### PROVIDED DATA
::::::::

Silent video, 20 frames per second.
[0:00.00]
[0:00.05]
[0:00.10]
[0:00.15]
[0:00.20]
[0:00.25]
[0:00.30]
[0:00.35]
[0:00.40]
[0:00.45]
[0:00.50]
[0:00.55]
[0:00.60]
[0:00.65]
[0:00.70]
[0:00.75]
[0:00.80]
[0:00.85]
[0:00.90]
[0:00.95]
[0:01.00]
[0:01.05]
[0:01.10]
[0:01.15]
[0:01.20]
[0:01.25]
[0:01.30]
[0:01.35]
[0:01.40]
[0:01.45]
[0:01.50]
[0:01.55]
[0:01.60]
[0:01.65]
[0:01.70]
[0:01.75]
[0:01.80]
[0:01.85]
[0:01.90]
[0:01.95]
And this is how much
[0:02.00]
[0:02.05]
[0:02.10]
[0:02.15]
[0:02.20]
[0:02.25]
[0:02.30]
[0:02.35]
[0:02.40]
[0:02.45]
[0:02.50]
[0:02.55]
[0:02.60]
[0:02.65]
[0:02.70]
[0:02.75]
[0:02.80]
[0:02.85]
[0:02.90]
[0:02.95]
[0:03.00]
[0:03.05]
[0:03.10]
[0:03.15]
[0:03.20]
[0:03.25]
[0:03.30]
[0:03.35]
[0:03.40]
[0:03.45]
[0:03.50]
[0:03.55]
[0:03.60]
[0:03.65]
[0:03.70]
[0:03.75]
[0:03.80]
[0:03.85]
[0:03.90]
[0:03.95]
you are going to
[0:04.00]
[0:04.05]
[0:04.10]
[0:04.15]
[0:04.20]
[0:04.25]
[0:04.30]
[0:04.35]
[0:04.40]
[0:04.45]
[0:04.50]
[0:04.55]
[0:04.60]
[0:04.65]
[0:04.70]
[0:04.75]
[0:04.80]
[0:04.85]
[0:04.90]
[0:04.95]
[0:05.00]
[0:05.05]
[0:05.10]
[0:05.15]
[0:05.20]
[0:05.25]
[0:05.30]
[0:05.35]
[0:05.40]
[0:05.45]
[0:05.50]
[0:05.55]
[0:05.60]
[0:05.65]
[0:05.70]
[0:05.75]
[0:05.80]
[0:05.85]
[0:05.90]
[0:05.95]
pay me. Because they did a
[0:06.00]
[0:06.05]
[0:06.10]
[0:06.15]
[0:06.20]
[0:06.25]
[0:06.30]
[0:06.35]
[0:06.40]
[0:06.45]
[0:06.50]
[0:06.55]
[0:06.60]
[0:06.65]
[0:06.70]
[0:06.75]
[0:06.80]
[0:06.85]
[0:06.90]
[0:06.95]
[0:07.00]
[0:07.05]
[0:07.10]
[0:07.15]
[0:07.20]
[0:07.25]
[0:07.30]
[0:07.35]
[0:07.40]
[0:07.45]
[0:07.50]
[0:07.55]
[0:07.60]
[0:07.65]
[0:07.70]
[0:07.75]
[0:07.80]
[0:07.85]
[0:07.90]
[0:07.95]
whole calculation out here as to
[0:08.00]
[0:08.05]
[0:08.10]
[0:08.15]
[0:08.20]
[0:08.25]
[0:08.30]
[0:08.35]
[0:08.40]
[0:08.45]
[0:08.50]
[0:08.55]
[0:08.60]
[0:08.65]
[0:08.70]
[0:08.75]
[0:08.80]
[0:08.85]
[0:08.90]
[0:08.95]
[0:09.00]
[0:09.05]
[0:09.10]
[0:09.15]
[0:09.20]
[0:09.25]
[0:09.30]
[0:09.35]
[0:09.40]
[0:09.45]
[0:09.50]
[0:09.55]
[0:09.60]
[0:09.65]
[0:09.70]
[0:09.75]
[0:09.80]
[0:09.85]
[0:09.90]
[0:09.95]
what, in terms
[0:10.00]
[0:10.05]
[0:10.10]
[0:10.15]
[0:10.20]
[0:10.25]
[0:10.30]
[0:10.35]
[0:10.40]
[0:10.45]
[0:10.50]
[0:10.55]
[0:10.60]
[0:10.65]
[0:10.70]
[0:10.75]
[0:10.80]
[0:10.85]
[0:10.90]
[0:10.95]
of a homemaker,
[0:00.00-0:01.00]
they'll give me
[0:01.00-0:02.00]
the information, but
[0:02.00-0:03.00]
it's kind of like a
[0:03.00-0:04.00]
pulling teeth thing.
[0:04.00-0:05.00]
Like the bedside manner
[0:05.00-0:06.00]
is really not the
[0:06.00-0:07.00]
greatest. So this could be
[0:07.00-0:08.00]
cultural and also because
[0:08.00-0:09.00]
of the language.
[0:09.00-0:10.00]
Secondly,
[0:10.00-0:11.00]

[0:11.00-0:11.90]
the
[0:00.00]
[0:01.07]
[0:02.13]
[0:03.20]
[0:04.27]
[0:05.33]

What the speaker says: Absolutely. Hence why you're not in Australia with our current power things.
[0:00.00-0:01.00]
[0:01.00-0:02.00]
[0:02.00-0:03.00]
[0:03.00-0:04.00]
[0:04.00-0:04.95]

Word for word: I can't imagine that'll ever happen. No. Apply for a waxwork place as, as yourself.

::::::::

### WORK ORDER
Reproduce, word for word, all of the entries above.

### RESULT OF THE TASK
Silent video, 20 frames per second.
[0:00.00]
[0:00.05]
[0:00.10]
[0:00.15]
[0:00.20]
[0:00.25]
[0:00.30]
[0:00.35]
[0:00.40]
[0:00.45]
[0:00.50]
[0:00.55]
[0:00.60]
[0:00.65]
[0:00.70]
[0:00.75]
[0:00.80]
[0:00.85]
[0:00.90]
[0:00.95]
[0:01.00]
[0:01.05]
[0:01.10]
[0:01.15]
[0:01.20]
[0:01.25]
[0:01.30]
[0:01.35]
[0:01.40]
[0:01.45]
[0:01.50]
[0:01.55]
[0:01.60]
[0:01.65]
[0:01.70]
[0:01.75]
[0:01.80]
[0:01.85]
[0:01.90]
[0:01.95]
And this is how much
[0:02.00]
[0:02.05]
[0:02.10]
[0:02.15]
[0:02.20]
[0:02.25]
[0:02.30]
[0:02.35]
[0:02.40]
[0:02.45]
[0:02.50]
[0:02.55]
[0:02.60]
[0:02.65]
[0:02.70]
[0:02.75]
[0:02.80]
[0:02.85]
[0:02.90]
[0:02.95]
[0:03.00]
[0:03.05]
[0:03.10]
[0:03.15]
[0:03.20]
[0:03.25]
[0:03.30]
[0:03.35]
[0:03.40]
[0:03.45]
[0:03.50]
[0:03.55]
[0:03.60]
[0:03.65]
[0:03.70]
[0:03.75]
[0:03.80]
[0:03.85]
[0:03.90]
[0:03.95]
you are going to
[0:04.00]
[0:04.05]
[0:04.10]
[0:04.15]
[0:04.20]
[0:04.25]
[0:04.30]
[0:04.35]
[0:04.40]
[0:04.45]
[0:04.50]
[0:04.55]
[0:04.60]
[0:04.65]
[0:04.70]
[0:04.75]
[0:04.80]
[0:04.85]
[0:04.90]
[0:04.95]
[0:05.00]
[0:05.05]
[0:05.10]
[0:05.15]
[0:05.20]
[0:05.25]
[0:05.30]
[0:05.35]
[0:05.40]
[0:05.45]
[0:05.50]
[0:05.55]
[0:05.60]
[0:05.65]
[0:05.70]
[0:05.75]
[0:05.80]
[0:05.85]
[0:05.90]
[0:05.95]
pay me. Because they did a
[0:06.00]
[0:06.05]
[0:06.10]
[0:06.15]
[0:06.20]
[0:06.25]
[0:06.30]
[0:06.35]
[0:06.40]
[0:06.45]
[0:06.50]
[0:06.55]
[0:06.60]
[0:06.65]
[0:06.70]
[0:06.75]
[0:06.80]
[0:06.85]
[0:06.90]
[0:06.95]
[0:07.00]
[0:07.05]
[0:07.10]
[0:07.15]
[0:07.20]
[0:07.25]
[0:07.30]
[0:07.35]
[0:07.40]
[0:07.45]
[0:07.50]
[0:07.55]
[0:07.60]
[0:07.65]
[0:07.70]
[0:07.75]
[0:07.80]
[0:07.85]
[0:07.90]
[0:07.95]
whole calculation out here as to
[0:08.00]
[0:08.05]
[0:08.10]
[0:08.15]
[0:08.20]
[0:08.25]
[0:08.30]
[0:08.35]
[0:08.40]
[0:08.45]
[0:08.50]
[0:08.55]
[0:08.60]
[0:08.65]
[0:08.70]
[0:08.75]
[0:08.80]
[0:08.85]
[0:08.90]
[0:08.95]
[0:09.00]
[0:09.05]
[0:09.10]
[0:09.15]
[0:09.20]
[0:09.25]
[0:09.30]
[0:09.35]
[0:09.40]
[0:09.45]
[0:09.50]
[0:09.55]
[0:09.60]
[0:09.65]
[0:09.70]
[0:09.75]
[0:09.80]
[0:09.85]
[0:09.90]
[0:09.95]
what, in terms
[0:10.00]
[0:10.05]
[0:10.10]
[0:10.15]
[0:10.20]
[0:10.25]
[0:10.30]
[0:10.35]
[0:10.40]
[0:10.45]
[0:10.50]
[0:10.55]
[0:10.60]
[0:10.65]
[0:10.70]
[0:10.75]
[0:10.80]
[0:10.85]
[0:10.90]
[0:10.95]
of a homemaker,
[0:00.00-0:01.00]
they'll give me
[0:01.00-0:02.00]
the information, but
[0:02.00-0:03.00]
it's kind of like a
[0:03.00-0:04.00]
pulling teeth thing.
[0:04.00-0:05.00]
Like the bedside manner
[0:05.00-0:06.00]
is really not the
[0:06.00-0:07.00]
greatest. So this could be
[0:07.00-0:08.00]
cultural and also because
[0:08.00-0:09.00]
of the language.
[0:09.00-0:10.00]
Secondly,
[0:10.00-0:11.00]

[0:11.00-0:11.90]
the
[0:00.00]
[0:01.07]
[0:02.13]
[0:03.20]
[0:04.27]
[0:05.33]

What the speaker says: Absolutely. Hence why you're not in Australia with our current power things.
[0:00.00-0:01.00]
[0:01.00-0:02.00]
[0:02.00-0:03.00]
[0:03.00-0:04.00]
[0:04.00-0:04.95]

Word for word: I can't imagine that'll ever happen. No. Apply for a waxwork place as, as yourself.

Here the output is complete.